───── Data supplied

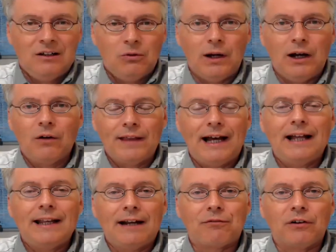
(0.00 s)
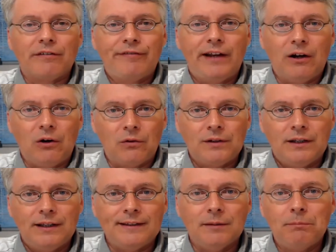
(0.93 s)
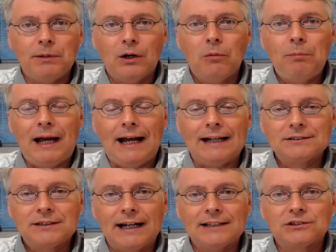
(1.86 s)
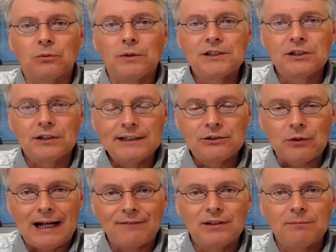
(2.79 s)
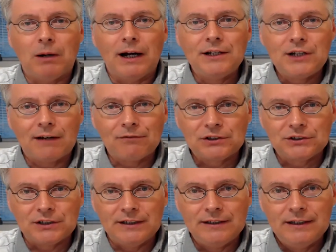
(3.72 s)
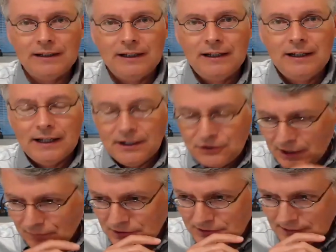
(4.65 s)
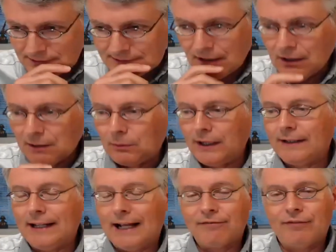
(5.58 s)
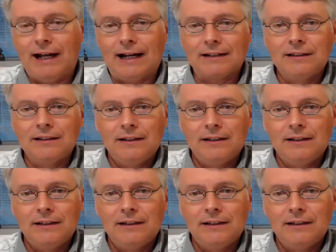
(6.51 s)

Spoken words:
Well, that effort failed, and the bill passed as originally drafted by Jefferson. And Jefferson celebrated that fact.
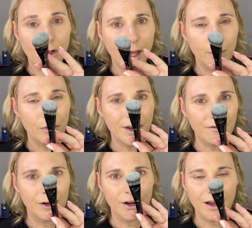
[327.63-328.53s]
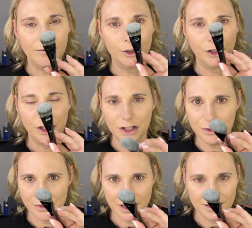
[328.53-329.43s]
I will never, ever
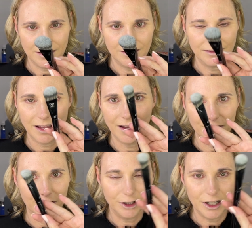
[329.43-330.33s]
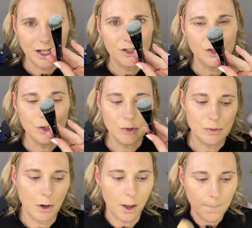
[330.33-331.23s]
use it, ever. It's too
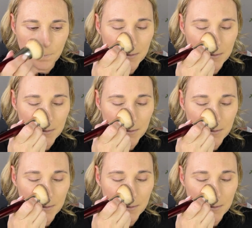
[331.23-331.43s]
small.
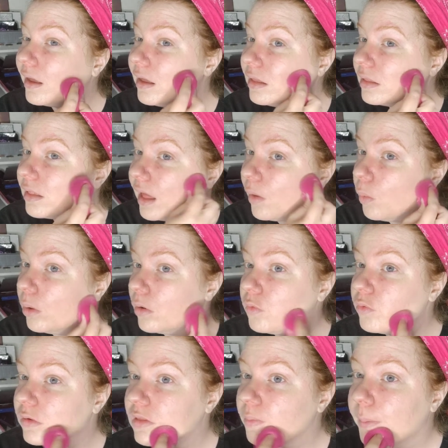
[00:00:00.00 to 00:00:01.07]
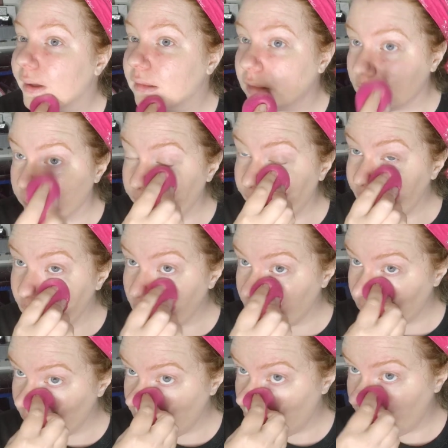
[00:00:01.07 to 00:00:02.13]
is a well-respected
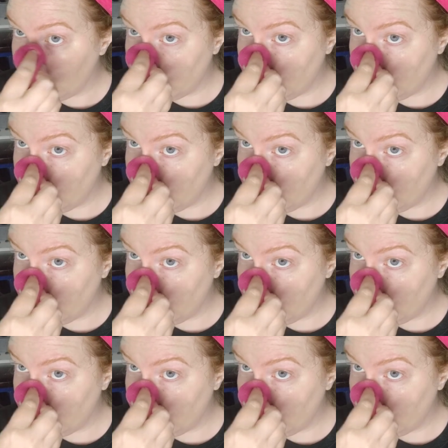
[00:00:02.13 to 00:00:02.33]
baker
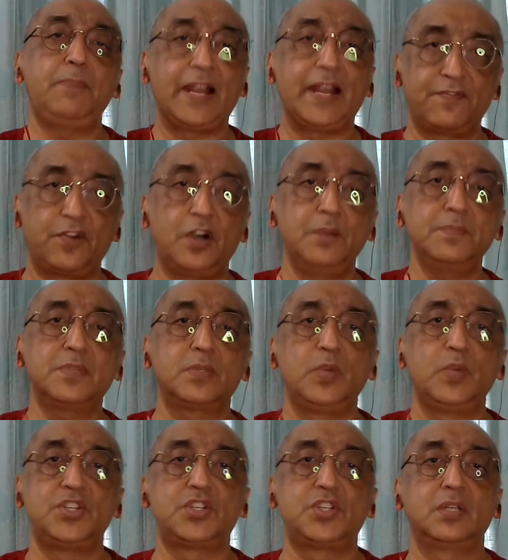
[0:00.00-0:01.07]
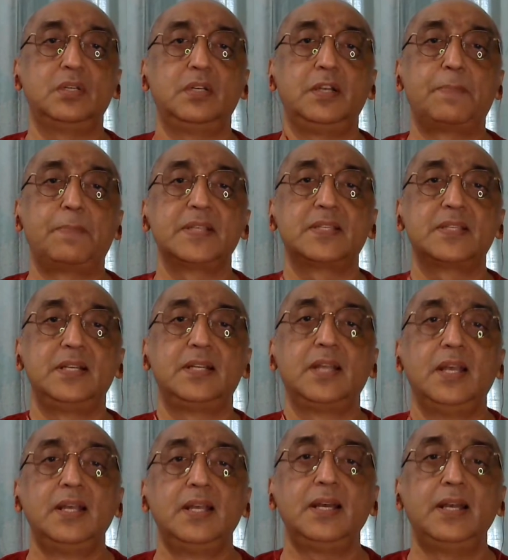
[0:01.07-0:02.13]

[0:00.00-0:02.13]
platforms, which represent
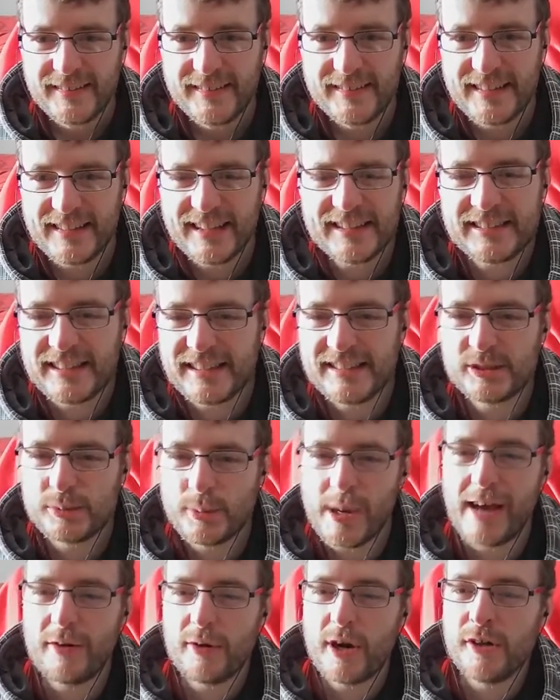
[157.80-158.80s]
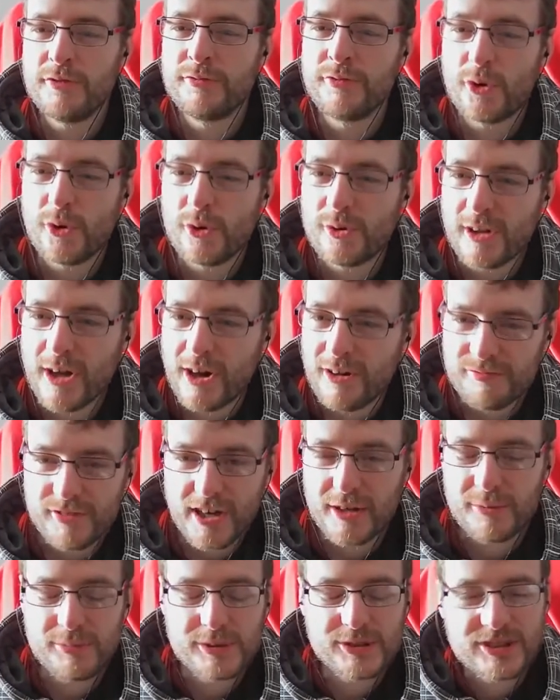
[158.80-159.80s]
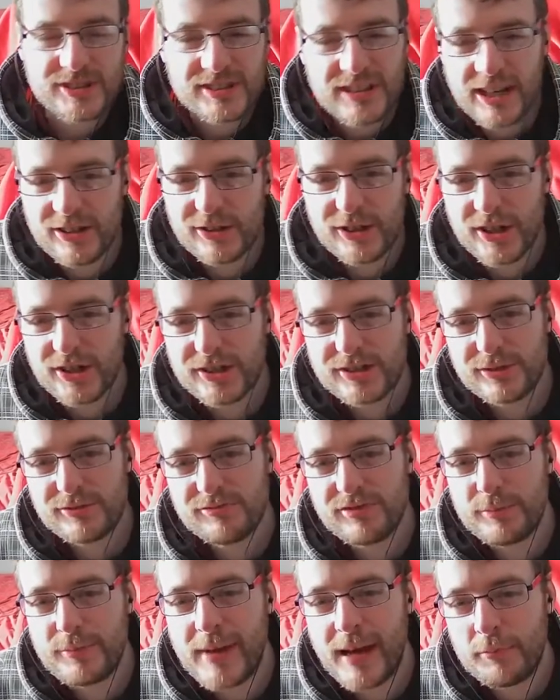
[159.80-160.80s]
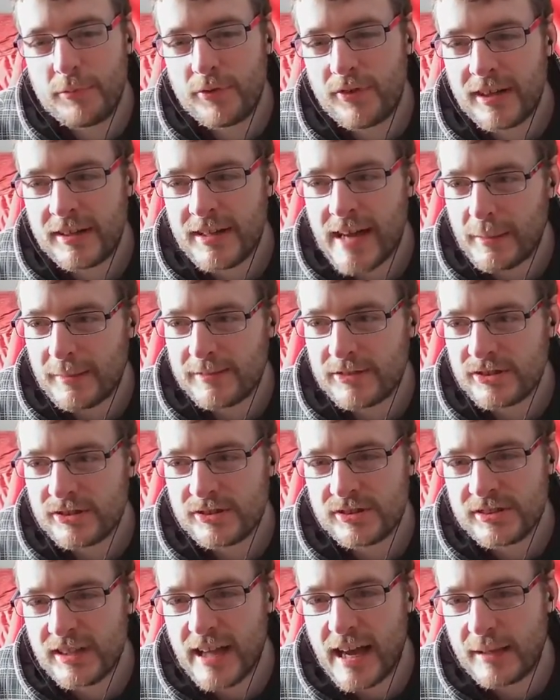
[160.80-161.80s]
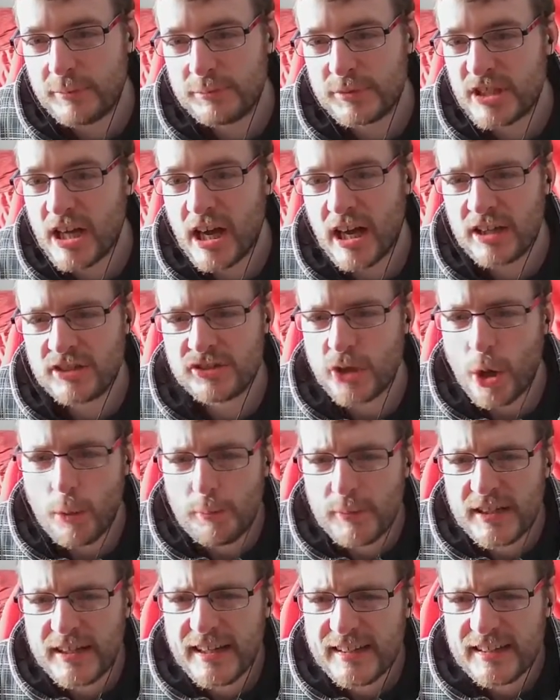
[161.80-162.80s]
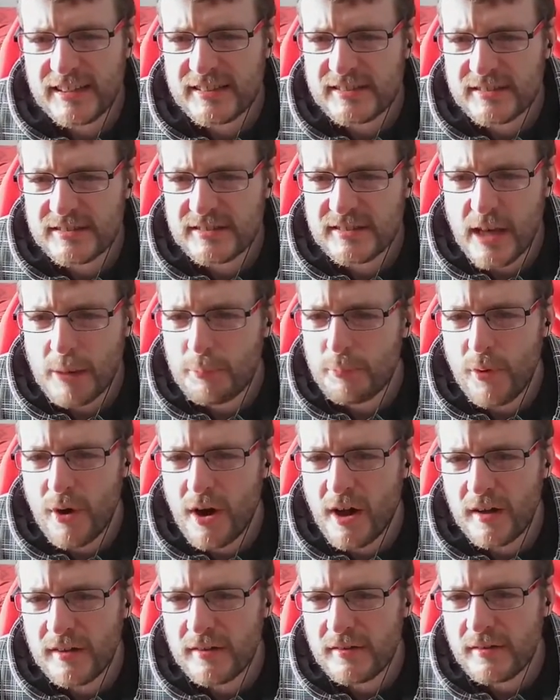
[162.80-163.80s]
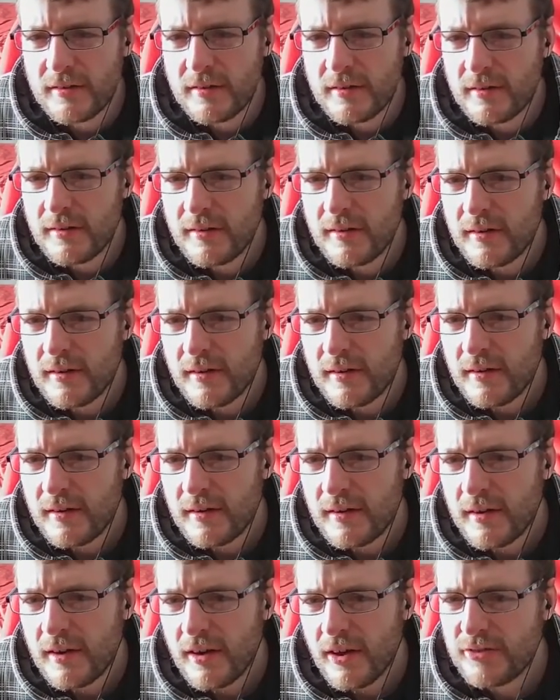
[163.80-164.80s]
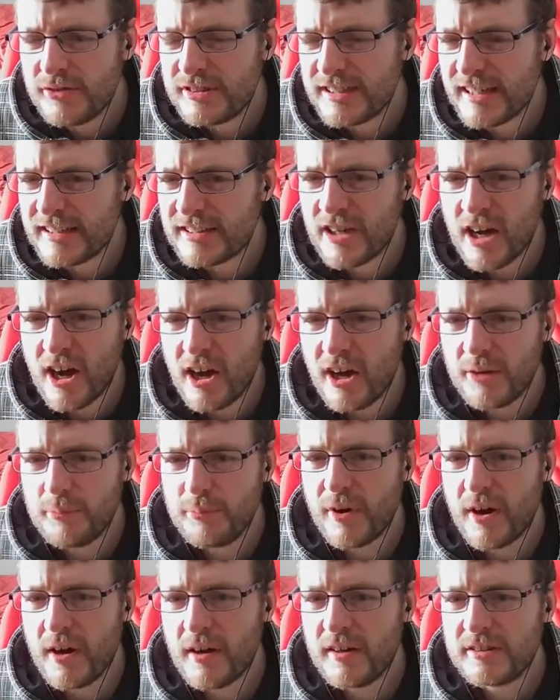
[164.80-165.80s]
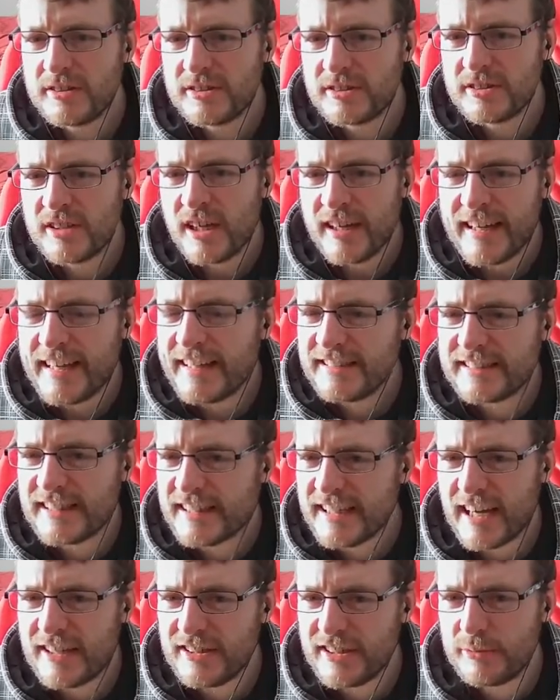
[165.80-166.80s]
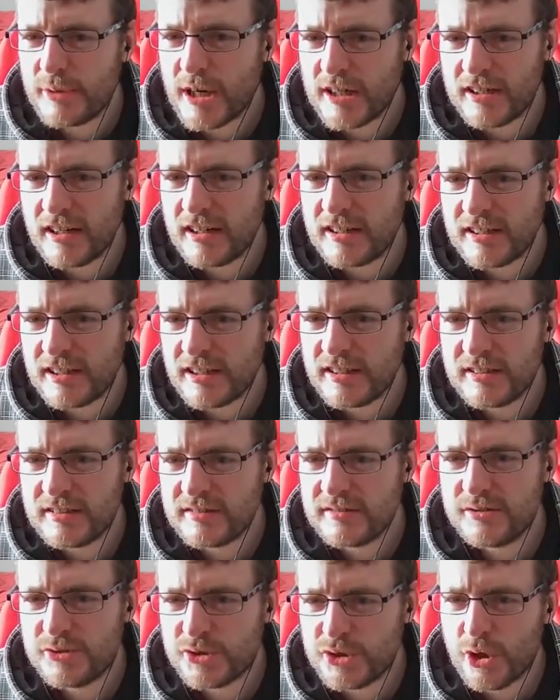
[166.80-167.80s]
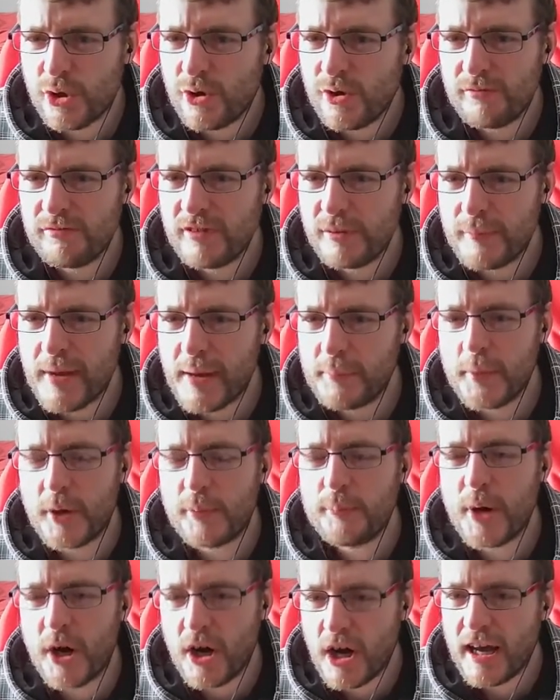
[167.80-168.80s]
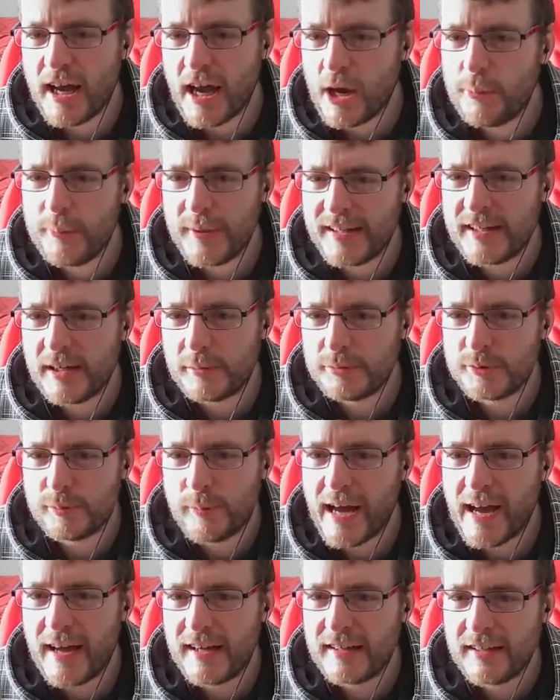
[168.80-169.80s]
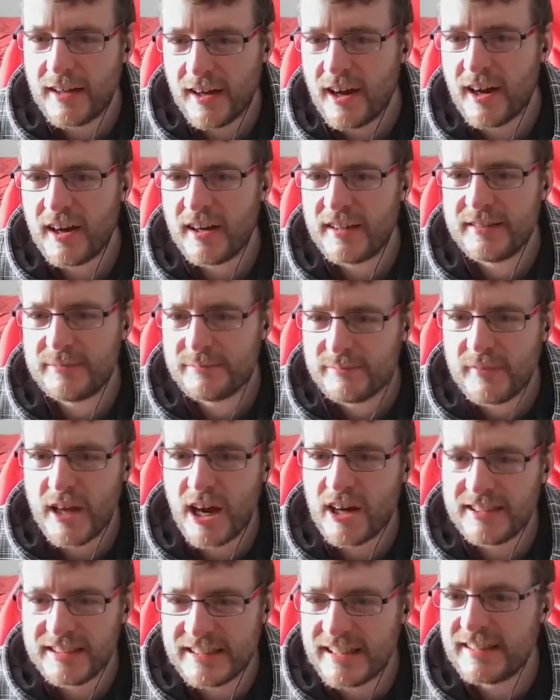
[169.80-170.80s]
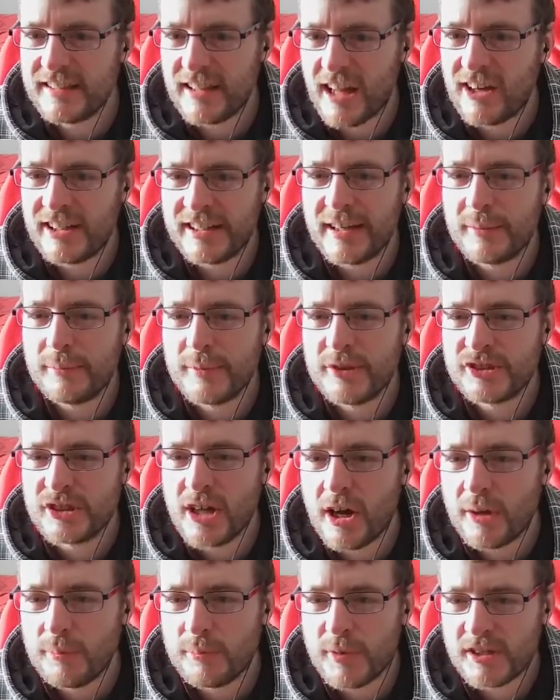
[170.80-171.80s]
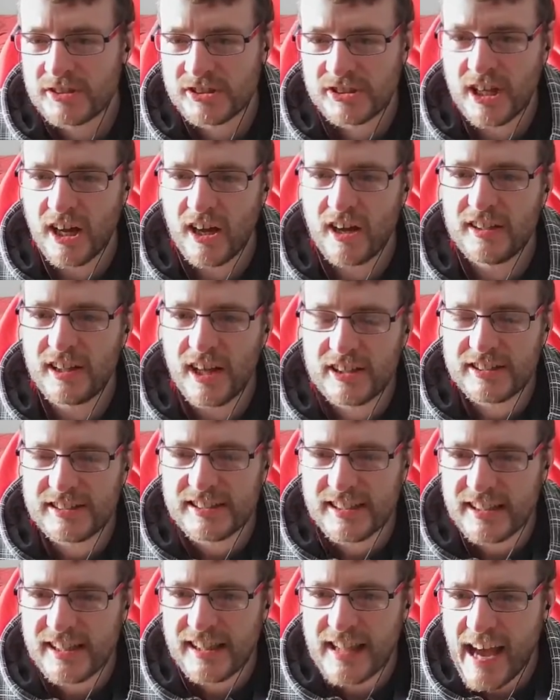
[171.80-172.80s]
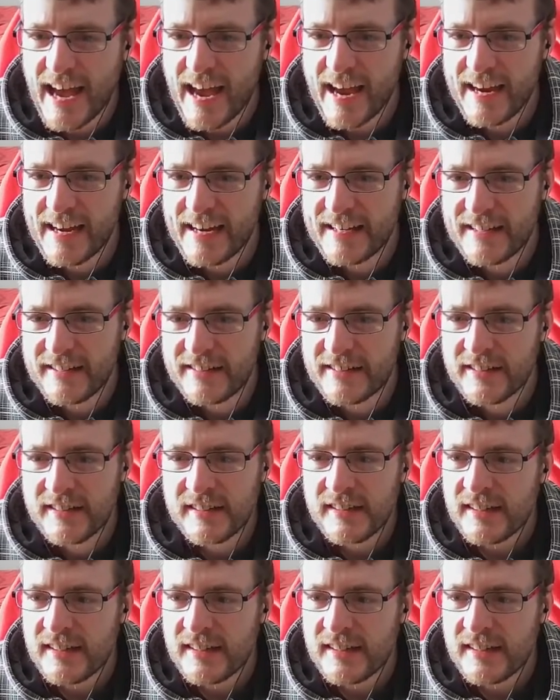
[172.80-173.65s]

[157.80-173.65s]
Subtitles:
This is where I fall off. I was no good at remembering actors' names. Dominic someone who did Guybrush. He's the only one I can sort of remember, but I hope he comes back. I did like him as Guybrush. I liked Elaine.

──────────

Assignment: All that is wanted is the lines above between the one containing "[330.33-331.23s]" and the one containing "[157.80-173.65s]", inclusive, restated word for word, with pictures omitted.

Result of the exercise:
[330.33-331.23s]
use it, ever. It's too
[331.23-331.43s]
small.
[00:00:00.00 to 00:00:01.07]
[00:00:01.07 to 00:00:02.13]
is a well-respected
[00:00:02.13 to 00:00:02.33]
baker
[0:00.00-0:01.07]
[0:01.07-0:02.13]

[0:00.00-0:02.13]
platforms, which represent
[157.80-158.80s]
[158.80-159.80s]
[159.80-160.80s]
[160.80-161.80s]
[161.80-162.80s]
[162.80-163.80s]
[163.80-164.80s]
[164.80-165.80s]
[165.80-166.80s]
[166.80-167.80s]
[167.80-168.80s]
[168.80-169.80s]
[169.80-170.80s]
[170.80-171.80s]
[171.80-172.80s]
[172.80-173.65s]

[157.80-173.65s]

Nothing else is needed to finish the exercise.